_DATA TO EXAMINE_
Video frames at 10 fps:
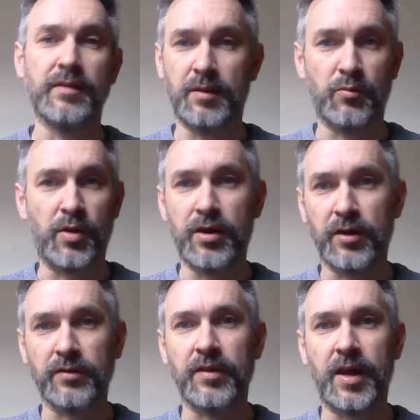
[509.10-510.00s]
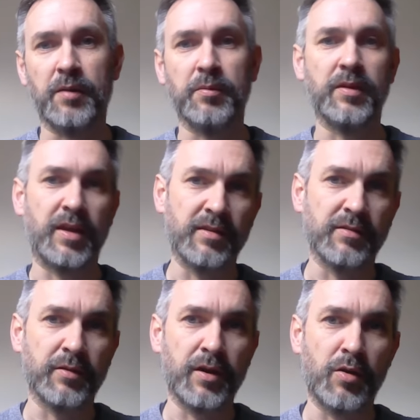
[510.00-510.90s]
we're not there, but the
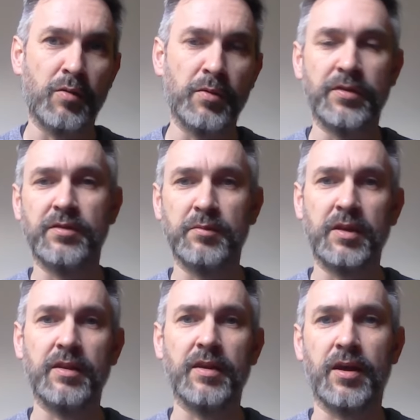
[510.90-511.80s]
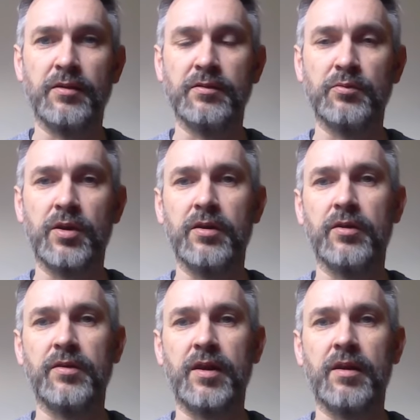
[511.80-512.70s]
kids are at home and somebody in the house and we're
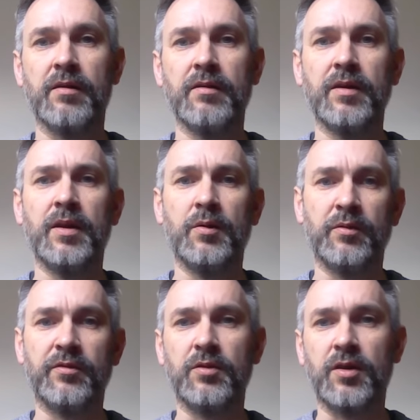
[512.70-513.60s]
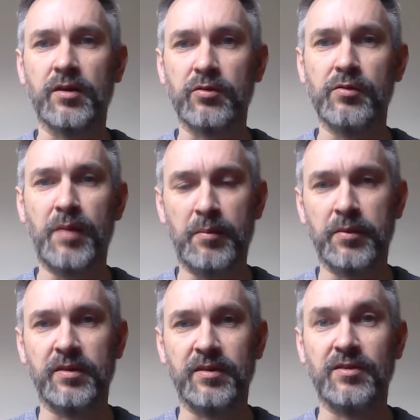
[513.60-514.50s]
not there, we've got to
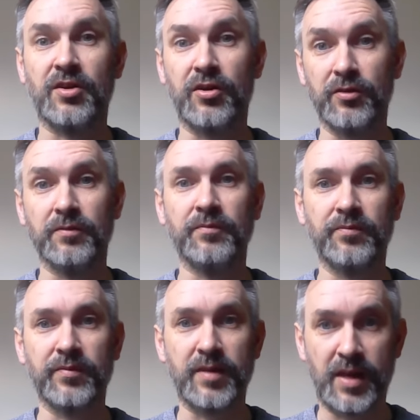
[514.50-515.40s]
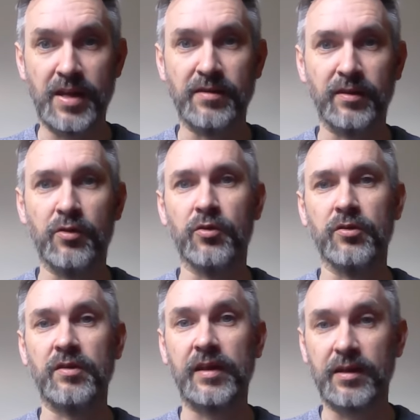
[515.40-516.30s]
remember to turn the heating on or
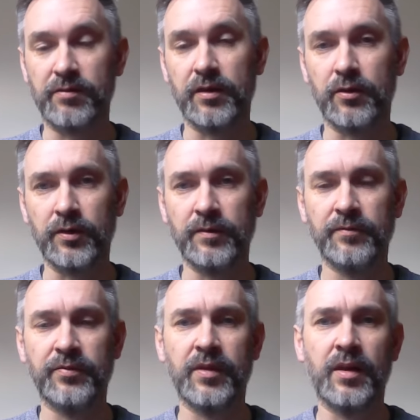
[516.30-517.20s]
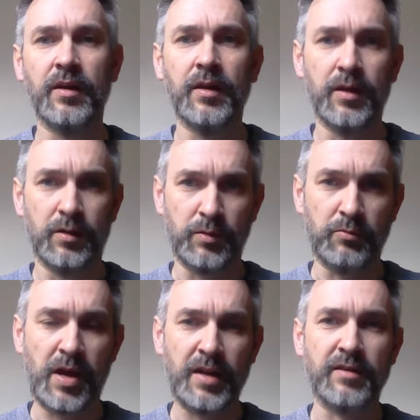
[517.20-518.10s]
to leave it on. We
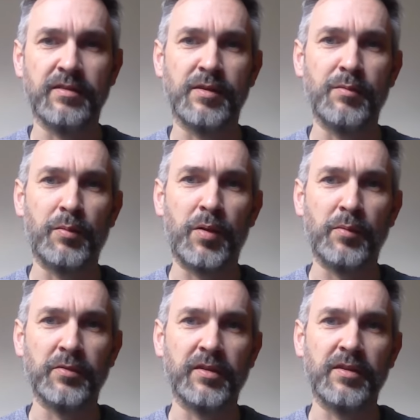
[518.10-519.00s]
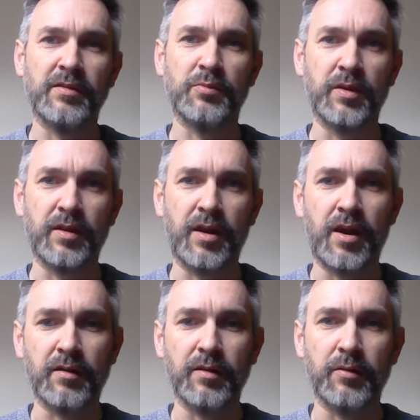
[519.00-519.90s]
ran into similar problems like this with
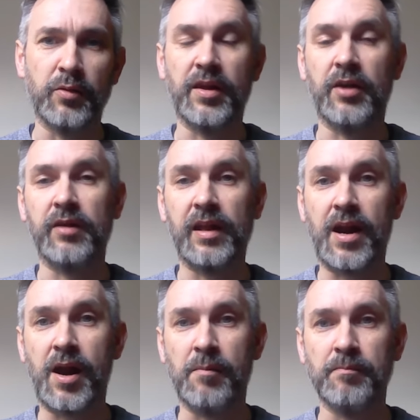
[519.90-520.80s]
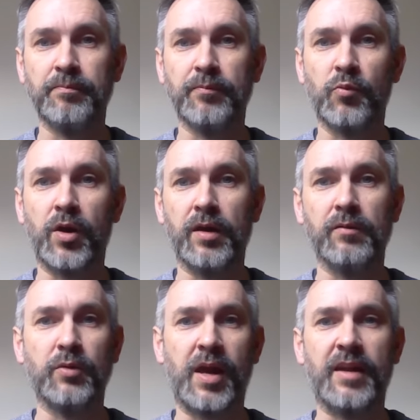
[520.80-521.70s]
our alarm
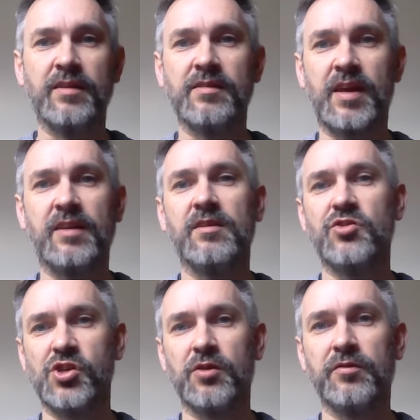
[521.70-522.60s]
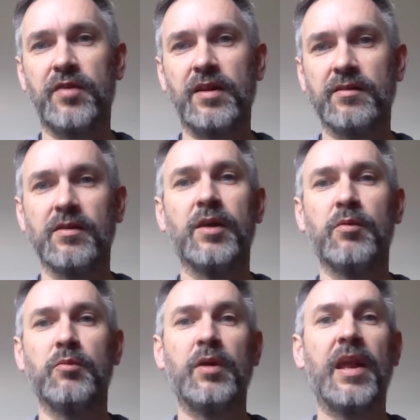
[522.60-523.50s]
when we had it set to geofence, so that
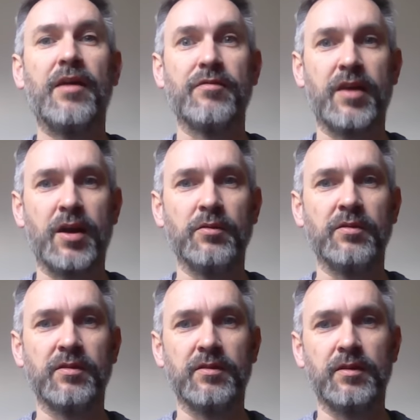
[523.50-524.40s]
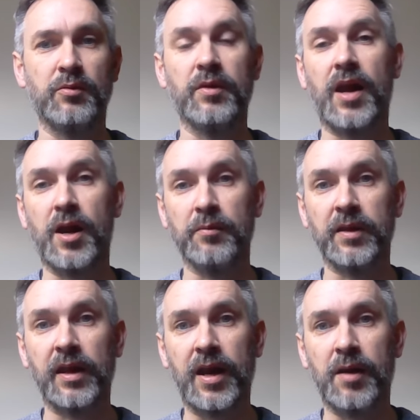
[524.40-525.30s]
when we left the house, it would arm
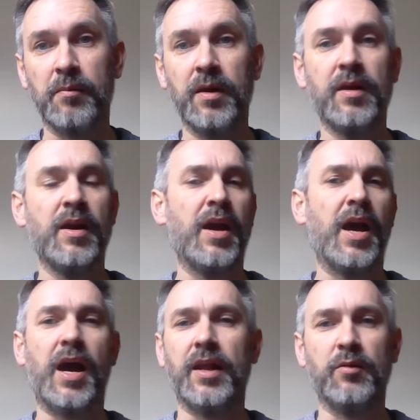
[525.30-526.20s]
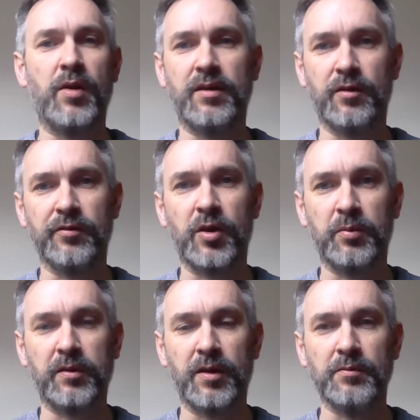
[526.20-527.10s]
the alarm, and it went off a
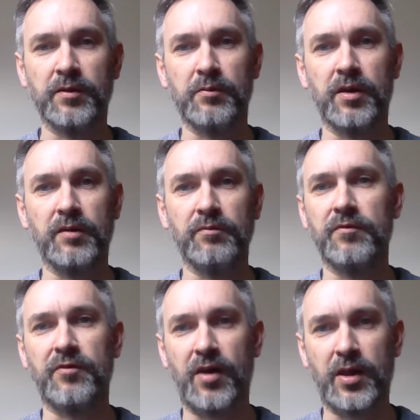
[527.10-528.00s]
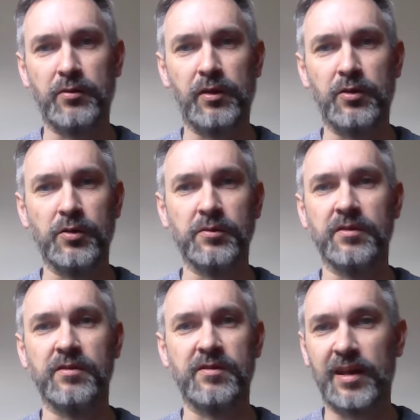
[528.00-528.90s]
couple of times on my father-in-law, who was
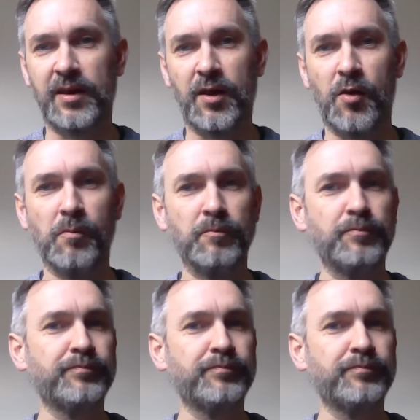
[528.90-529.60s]
still at home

_ASSIGNED TASK_
Copy out each record word for word and omit any pictures.

_RESPONSE BELOW_
Video frames at 10 fps:
[509.10-510.00s]
[510.00-510.90s]
we're not there, but the
[510.90-511.80s]
[511.80-512.70s]
kids are at home and somebody in the house and we're
[512.70-513.60s]
[513.60-514.50s]
not there, we've got to
[514.50-515.40s]
[515.40-516.30s]
remember to turn the heating on or
[516.30-517.20s]
[517.20-518.10s]
to leave it on. We
[518.10-519.00s]
[519.00-519.90s]
ran into similar problems like this with
[519.90-520.80s]
[520.80-521.70s]
our alarm
[521.70-522.60s]
[522.60-523.50s]
when we had it set to geofence, so that
[523.50-524.40s]
[524.40-525.30s]
when we left the house, it would arm
[525.30-526.20s]
[526.20-527.10s]
the alarm, and it went off a
[527.10-528.00s]
[528.00-528.90s]
couple of times on my father-in-law, who was
[528.90-529.60s]
still at home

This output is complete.